Exercise details -
Return the data exactly, with all pictures removed.

(Stored data entries)
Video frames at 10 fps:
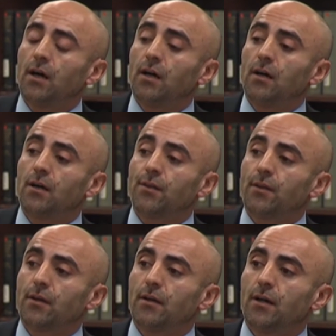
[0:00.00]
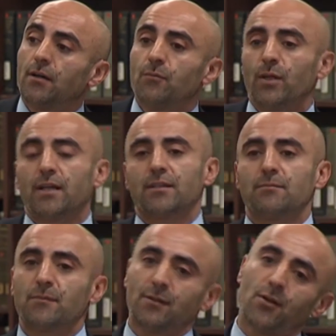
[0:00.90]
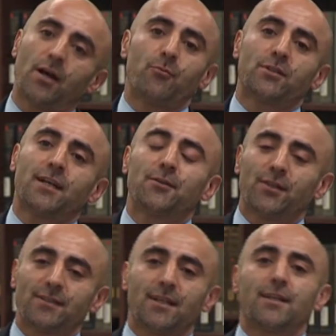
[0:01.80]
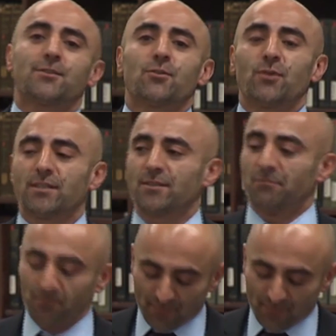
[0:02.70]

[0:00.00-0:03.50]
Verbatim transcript: Uh, uh, well, I can. No, I won't tell you this. I'll ask you a question.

Response -
Video frames at 10 fps:
[0:00.00]
[0:00.90]
[0:01.80]
[0:02.70]

[0:00.00-0:03.50]
Verbatim transcript: Uh, uh, well, I can. No, I won't tell you this. I'll ask you a question.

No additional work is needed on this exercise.